- Opening Delimiter -

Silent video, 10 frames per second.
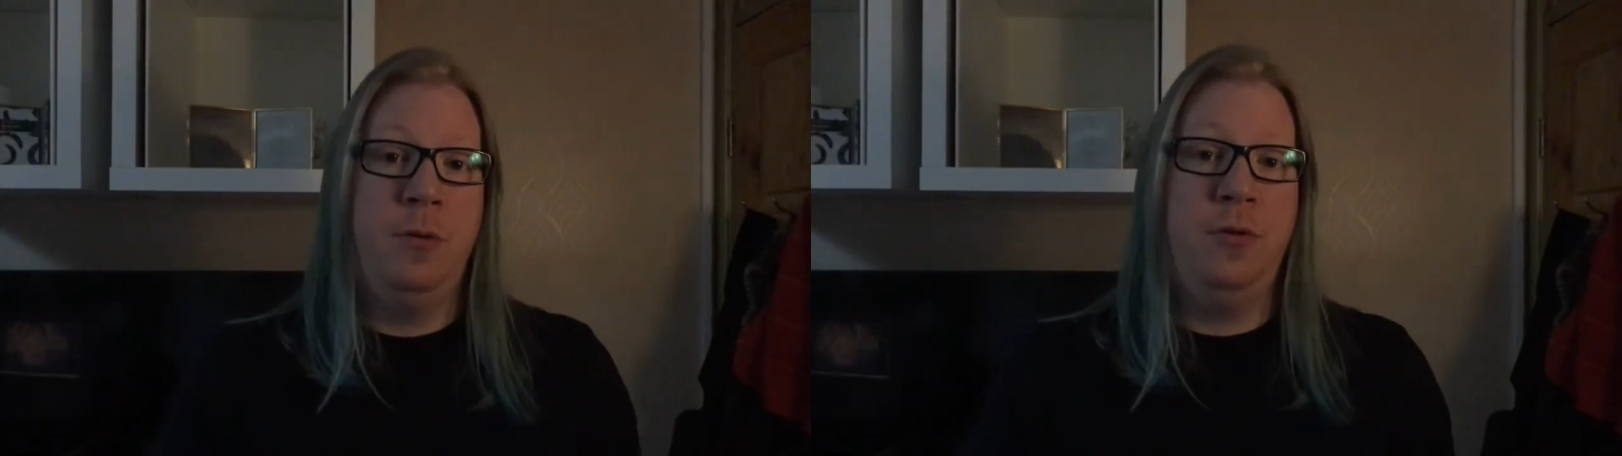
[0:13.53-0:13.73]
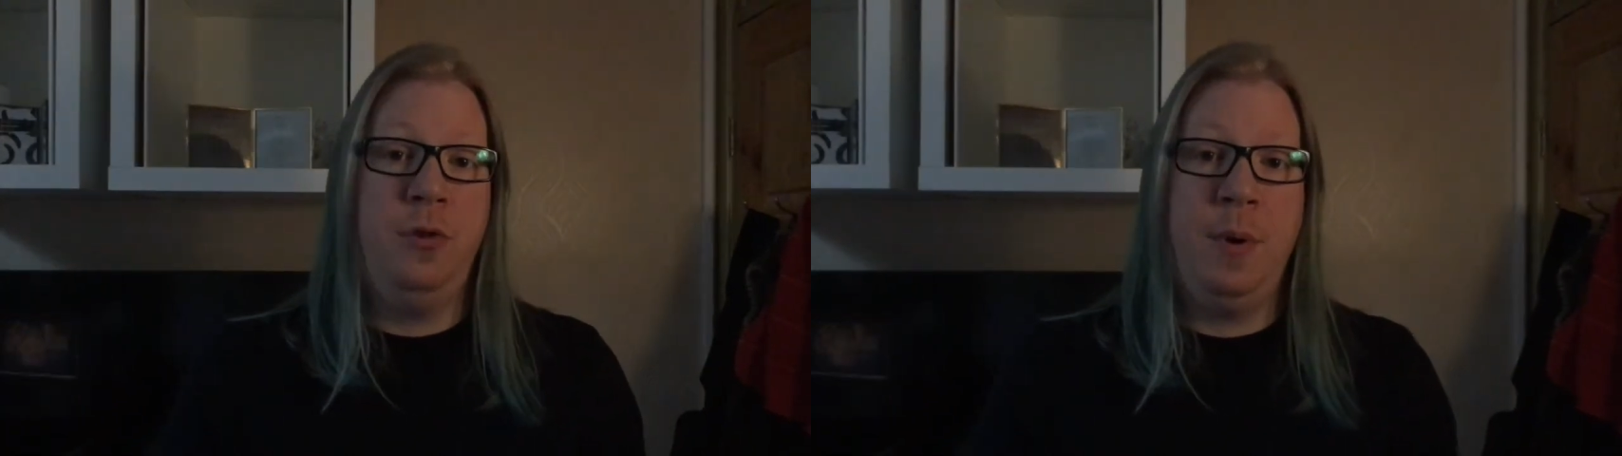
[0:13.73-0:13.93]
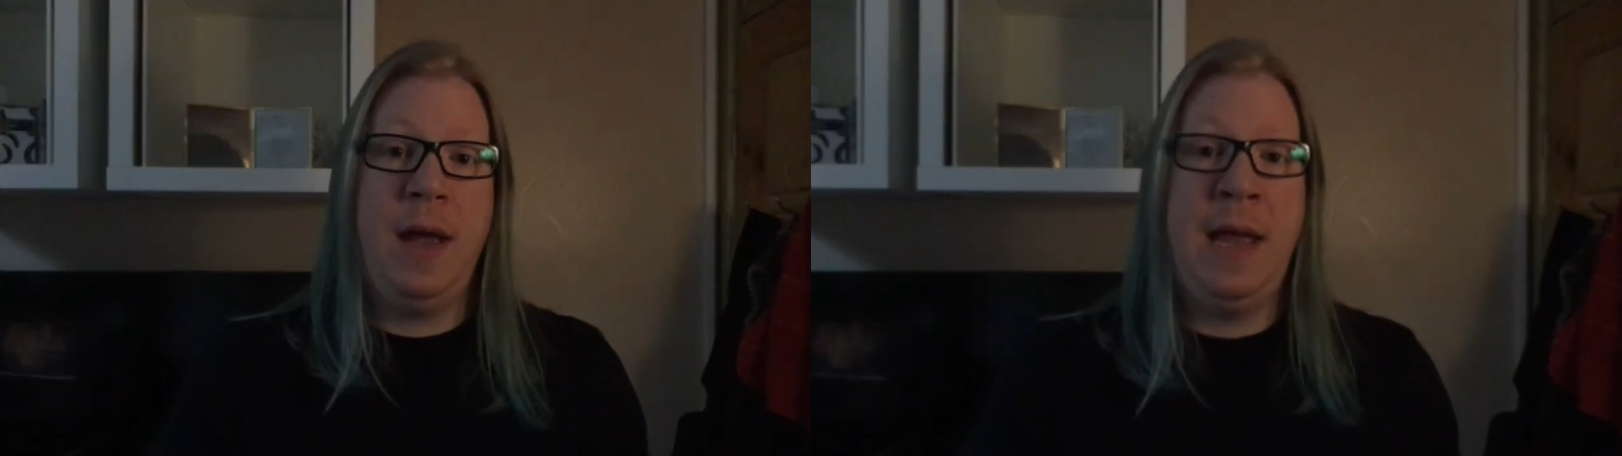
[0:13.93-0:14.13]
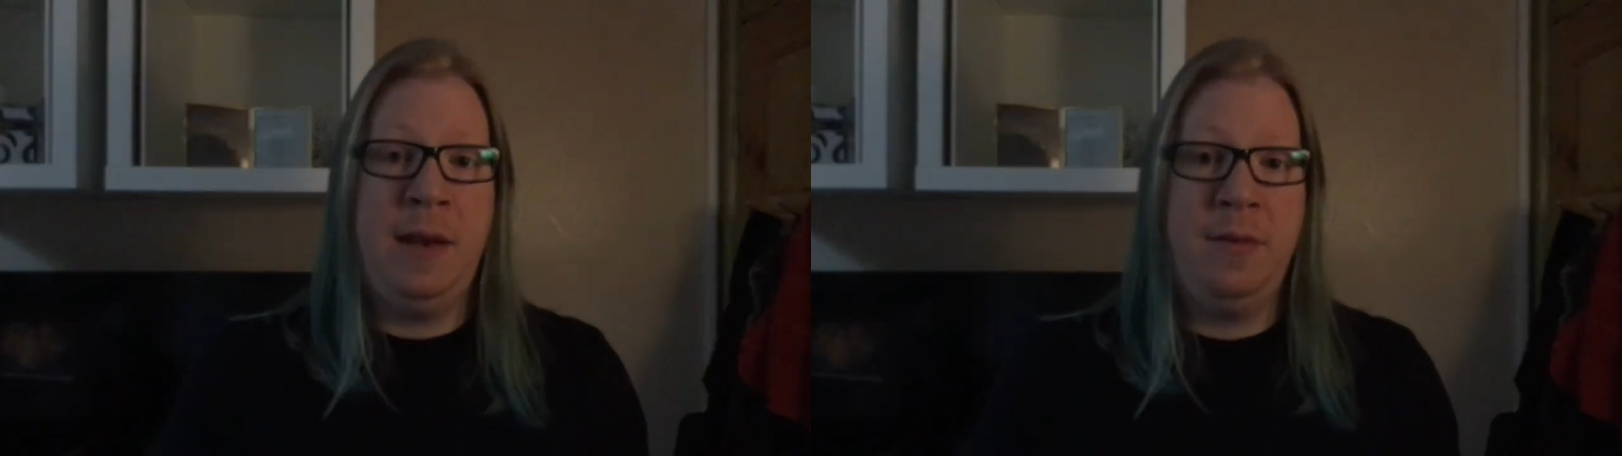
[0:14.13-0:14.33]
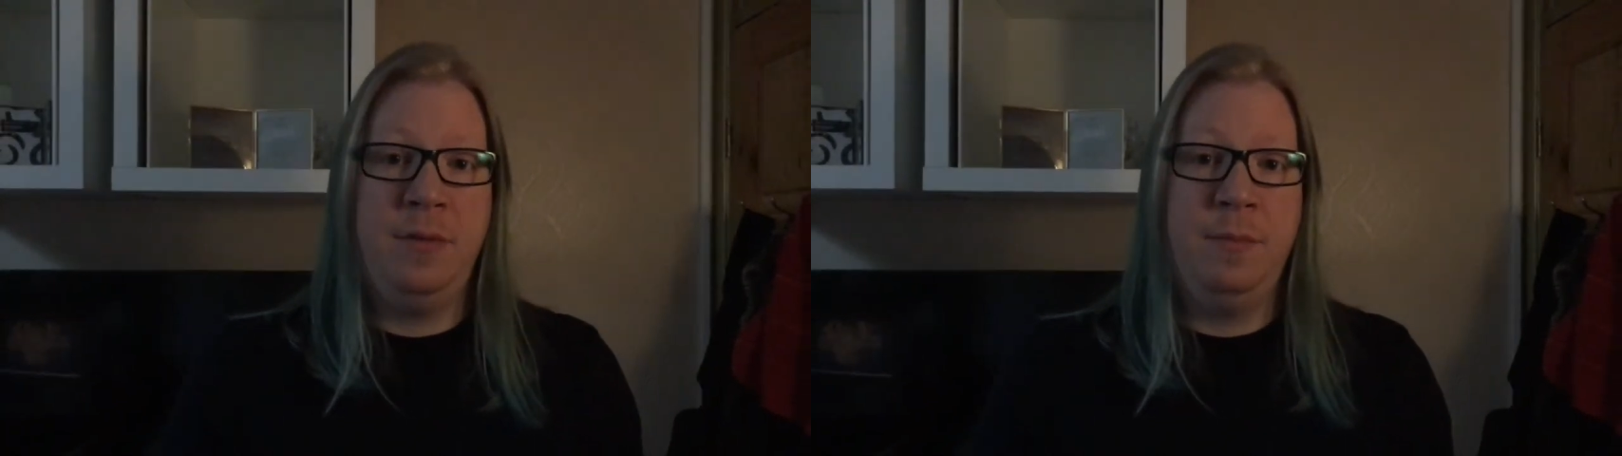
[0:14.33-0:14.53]
Super
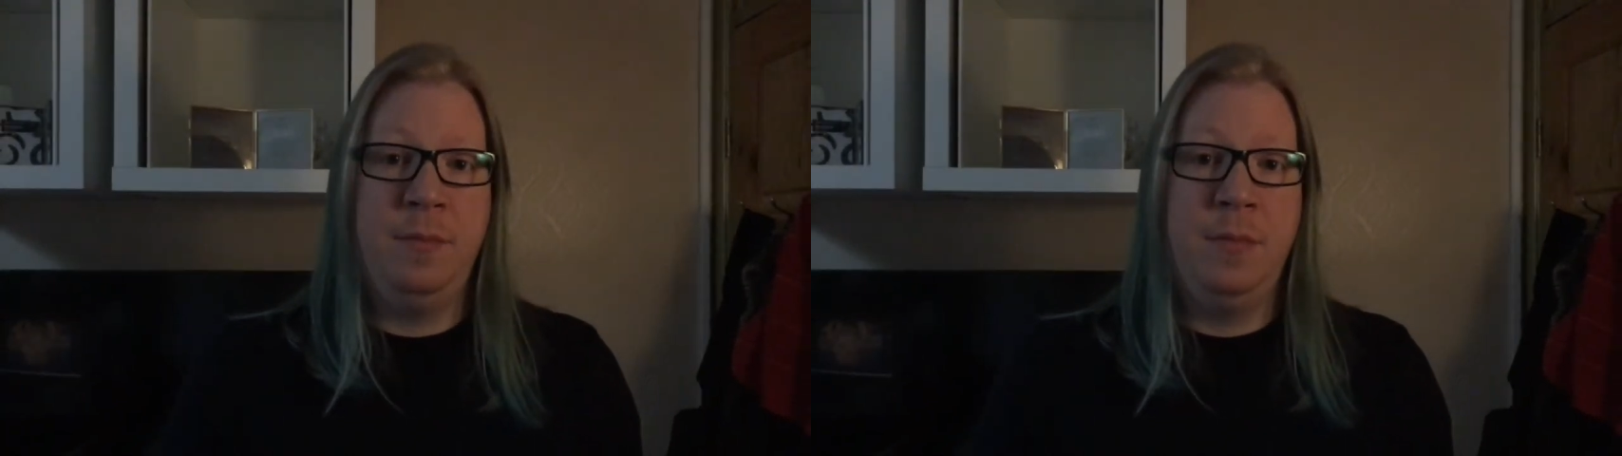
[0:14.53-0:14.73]
8.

- Closing Delimiter -

### Exercise directions
You are asked to reproduce each line above exactly, but to exclude the pictures.

### Result below
Silent video, 10 frames per second.
[0:13.53-0:13.73]
[0:13.73-0:13.93]
[0:13.93-0:14.13]
[0:14.13-0:14.33]
[0:14.33-0:14.53]
Super
[0:14.53-0:14.73]
8.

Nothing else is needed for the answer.